▸ Task to complete: A faithful transcript of all the lines below, with no pictures, is the goal here.

▸ Dataset entries:
=== Begin Enclosure ===

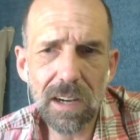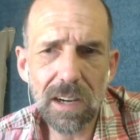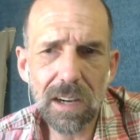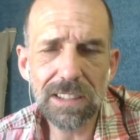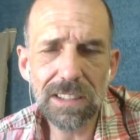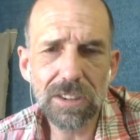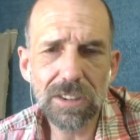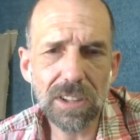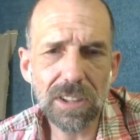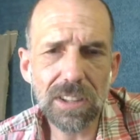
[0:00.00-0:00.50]
mean,
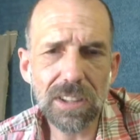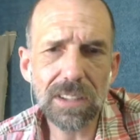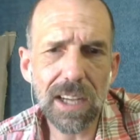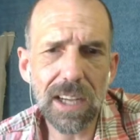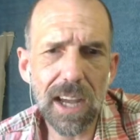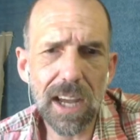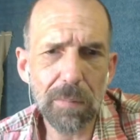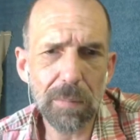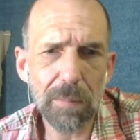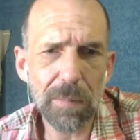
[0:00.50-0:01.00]
it shouldn't
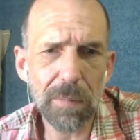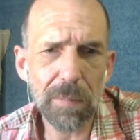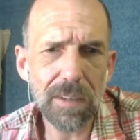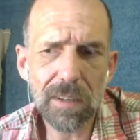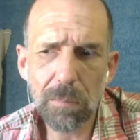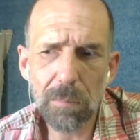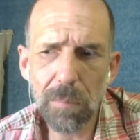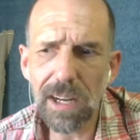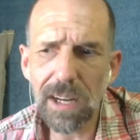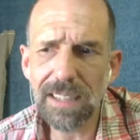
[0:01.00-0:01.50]
happen,
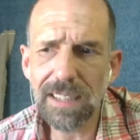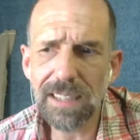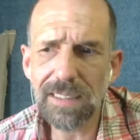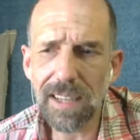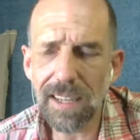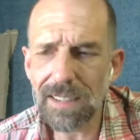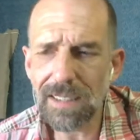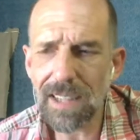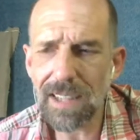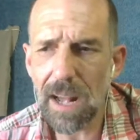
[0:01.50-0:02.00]
but it
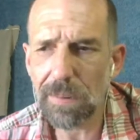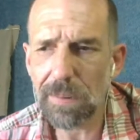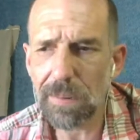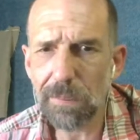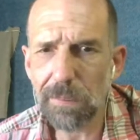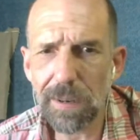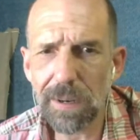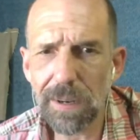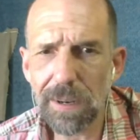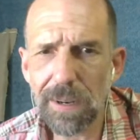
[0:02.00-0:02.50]
does happen.
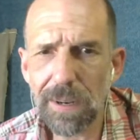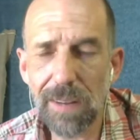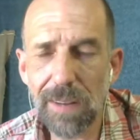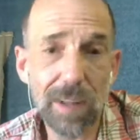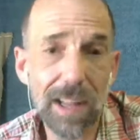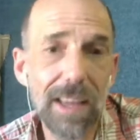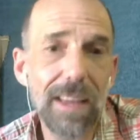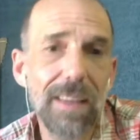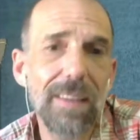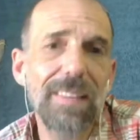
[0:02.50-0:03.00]
If you
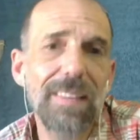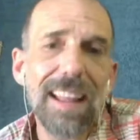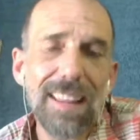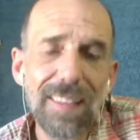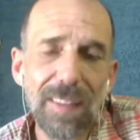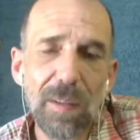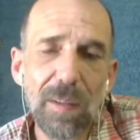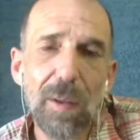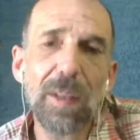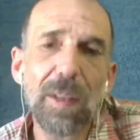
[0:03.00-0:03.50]
let,
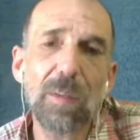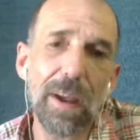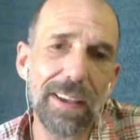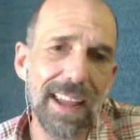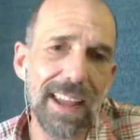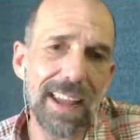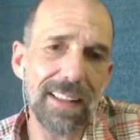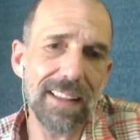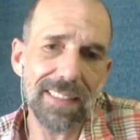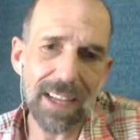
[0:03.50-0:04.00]
that's why you
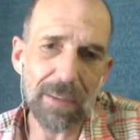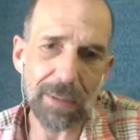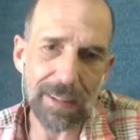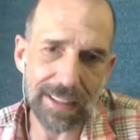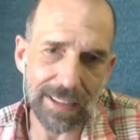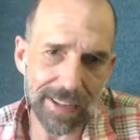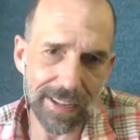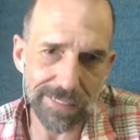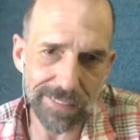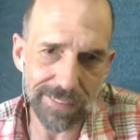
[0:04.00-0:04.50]
can't think about that
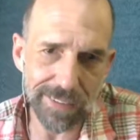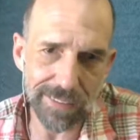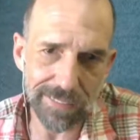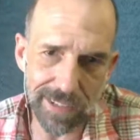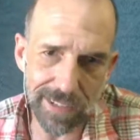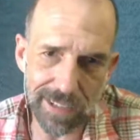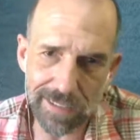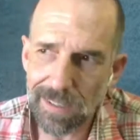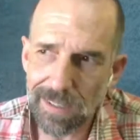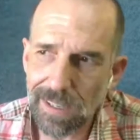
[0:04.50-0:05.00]
kind of shit,
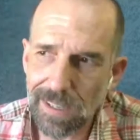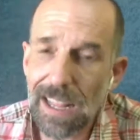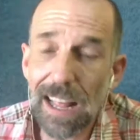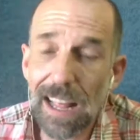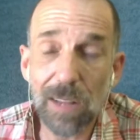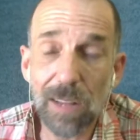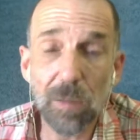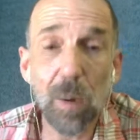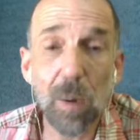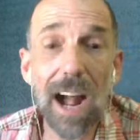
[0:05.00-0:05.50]
right? That's
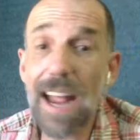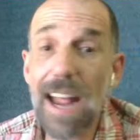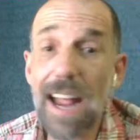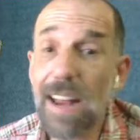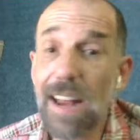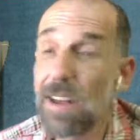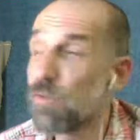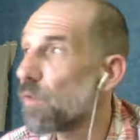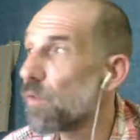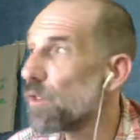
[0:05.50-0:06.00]
why I
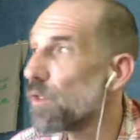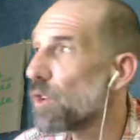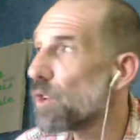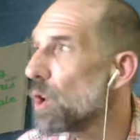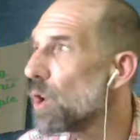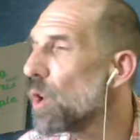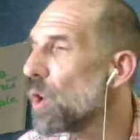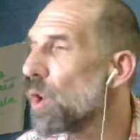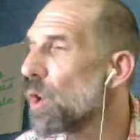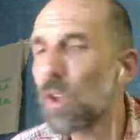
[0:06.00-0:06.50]

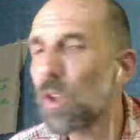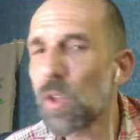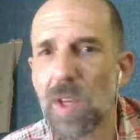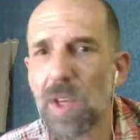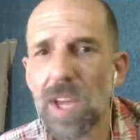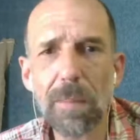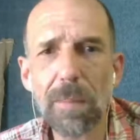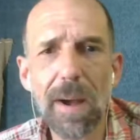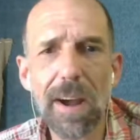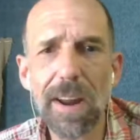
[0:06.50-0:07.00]
refuse to think
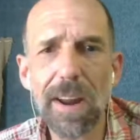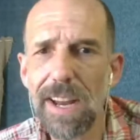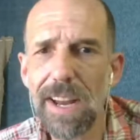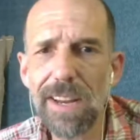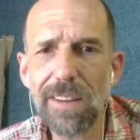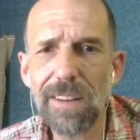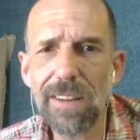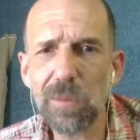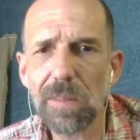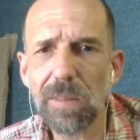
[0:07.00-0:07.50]
about any
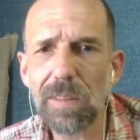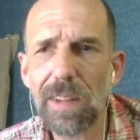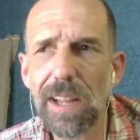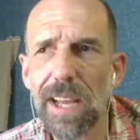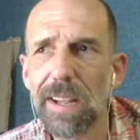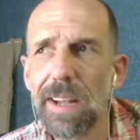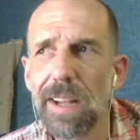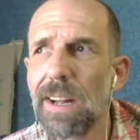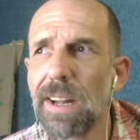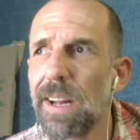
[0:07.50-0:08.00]
sort of like
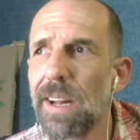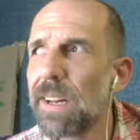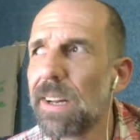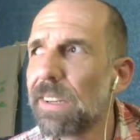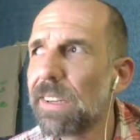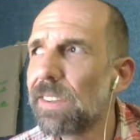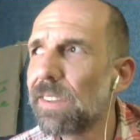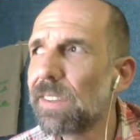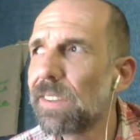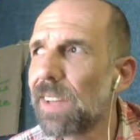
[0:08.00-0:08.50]

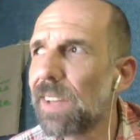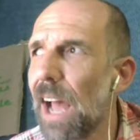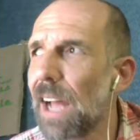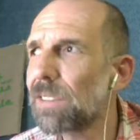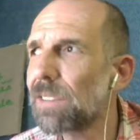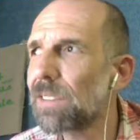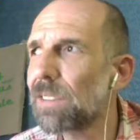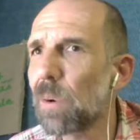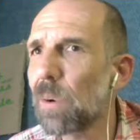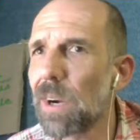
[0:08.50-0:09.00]

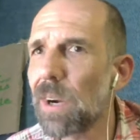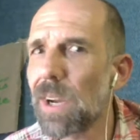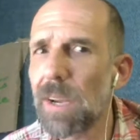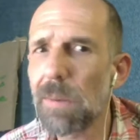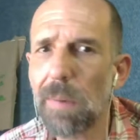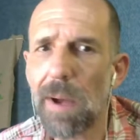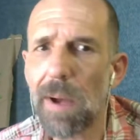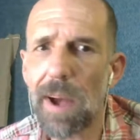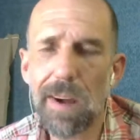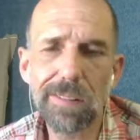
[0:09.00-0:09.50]
sad story
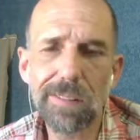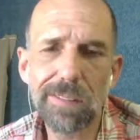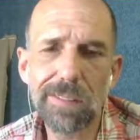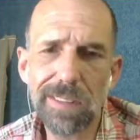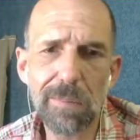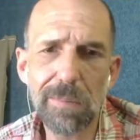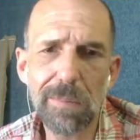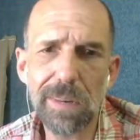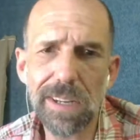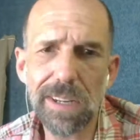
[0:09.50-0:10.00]
about
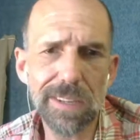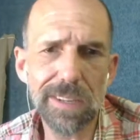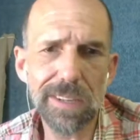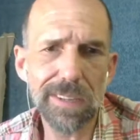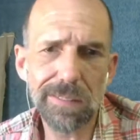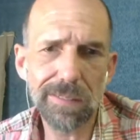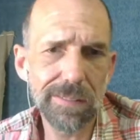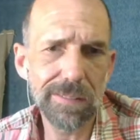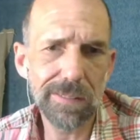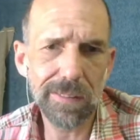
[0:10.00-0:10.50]

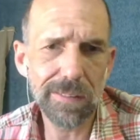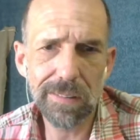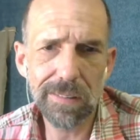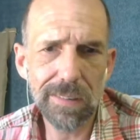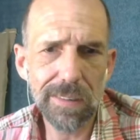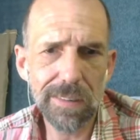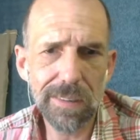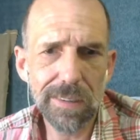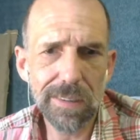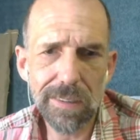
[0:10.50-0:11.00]
somebody
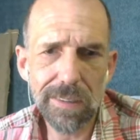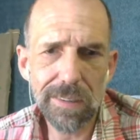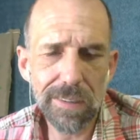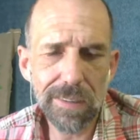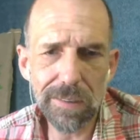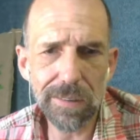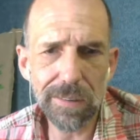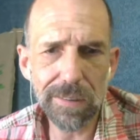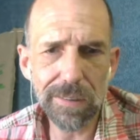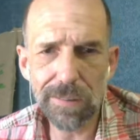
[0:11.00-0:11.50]

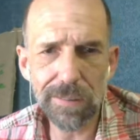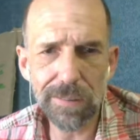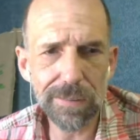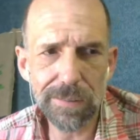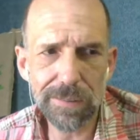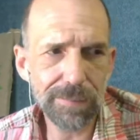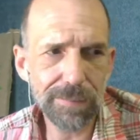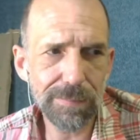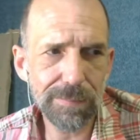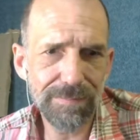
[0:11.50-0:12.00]

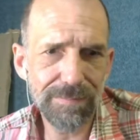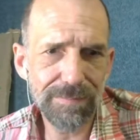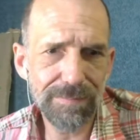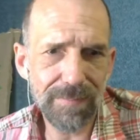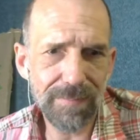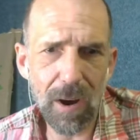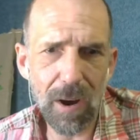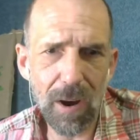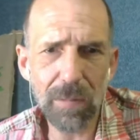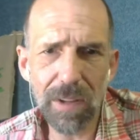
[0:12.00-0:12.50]
who's
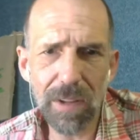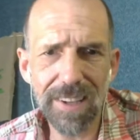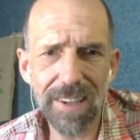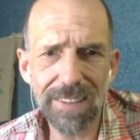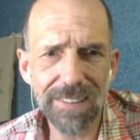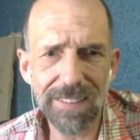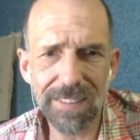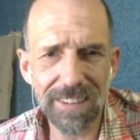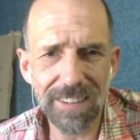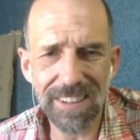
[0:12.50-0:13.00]

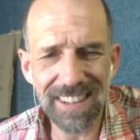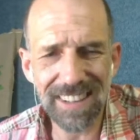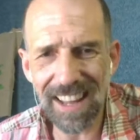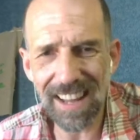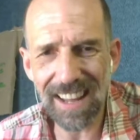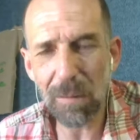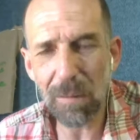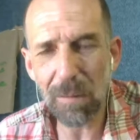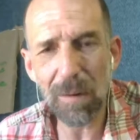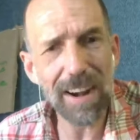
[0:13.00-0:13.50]
homeless or anything.
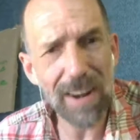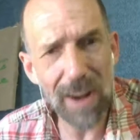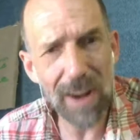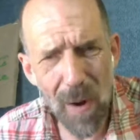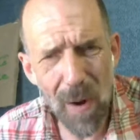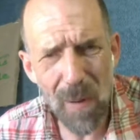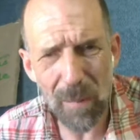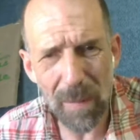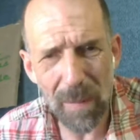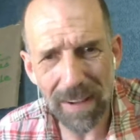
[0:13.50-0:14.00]
I don't want to
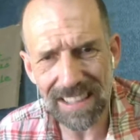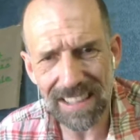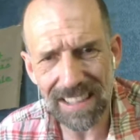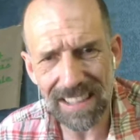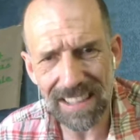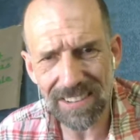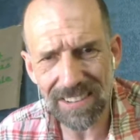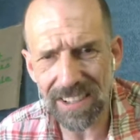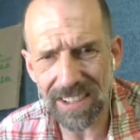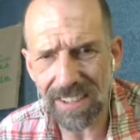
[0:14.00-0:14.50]
know about
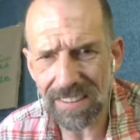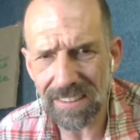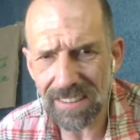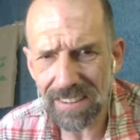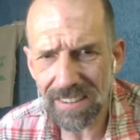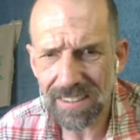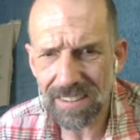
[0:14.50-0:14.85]
that shit.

=== End Enclosure ===

▸ The answer:
[0:00.00-0:00.50]
mean,
[0:00.50-0:01.00]
it shouldn't
[0:01.00-0:01.50]
happen,
[0:01.50-0:02.00]
but it
[0:02.00-0:02.50]
does happen.
[0:02.50-0:03.00]
If you
[0:03.00-0:03.50]
let,
[0:03.50-0:04.00]
that's why you
[0:04.00-0:04.50]
can't think about that
[0:04.50-0:05.00]
kind of shit,
[0:05.00-0:05.50]
right? That's
[0:05.50-0:06.00]
why I
[0:06.00-0:06.50]

[0:06.50-0:07.00]
refuse to think
[0:07.00-0:07.50]
about any
[0:07.50-0:08.00]
sort of like
[0:08.00-0:08.50]

[0:08.50-0:09.00]

[0:09.00-0:09.50]
sad story
[0:09.50-0:10.00]
about
[0:10.00-0:10.50]

[0:10.50-0:11.00]
somebody
[0:11.00-0:11.50]

[0:11.50-0:12.00]

[0:12.00-0:12.50]
who's
[0:12.50-0:13.00]

[0:13.00-0:13.50]
homeless or anything.
[0:13.50-0:14.00]
I don't want to
[0:14.00-0:14.50]
know about
[0:14.50-0:14.85]
that shit.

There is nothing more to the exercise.